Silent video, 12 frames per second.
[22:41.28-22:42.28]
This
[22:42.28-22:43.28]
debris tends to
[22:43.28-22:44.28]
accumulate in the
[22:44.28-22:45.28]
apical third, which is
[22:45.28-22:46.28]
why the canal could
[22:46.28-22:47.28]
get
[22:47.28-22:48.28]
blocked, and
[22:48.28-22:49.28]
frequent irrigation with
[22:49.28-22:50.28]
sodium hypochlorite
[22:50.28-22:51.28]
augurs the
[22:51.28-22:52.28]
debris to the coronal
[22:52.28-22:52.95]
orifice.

---

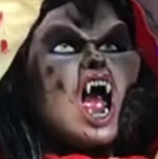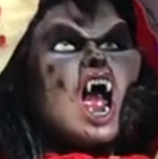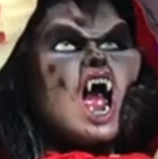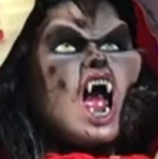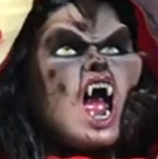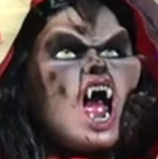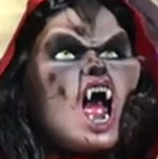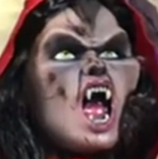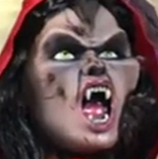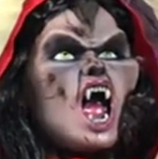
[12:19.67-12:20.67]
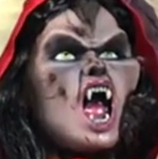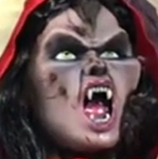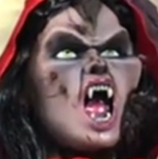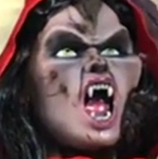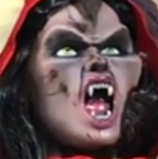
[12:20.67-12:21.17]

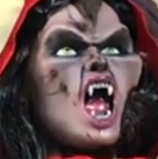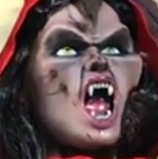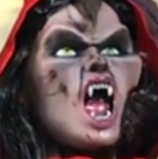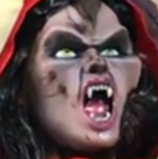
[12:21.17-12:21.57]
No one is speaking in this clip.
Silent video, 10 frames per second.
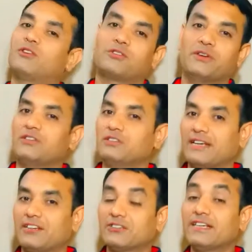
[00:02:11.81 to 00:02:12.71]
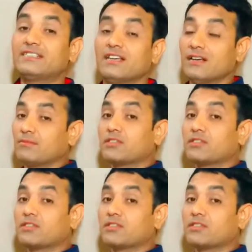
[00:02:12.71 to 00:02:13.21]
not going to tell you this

---

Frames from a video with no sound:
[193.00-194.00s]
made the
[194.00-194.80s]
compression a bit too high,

---

(What is being asked): Please copy out each line of the data in which the word "video" occurs.

(Response to this exercise):
Silent video, 12 frames per second.
Silent video, 10 frames per second.
Frames from a video with no sound:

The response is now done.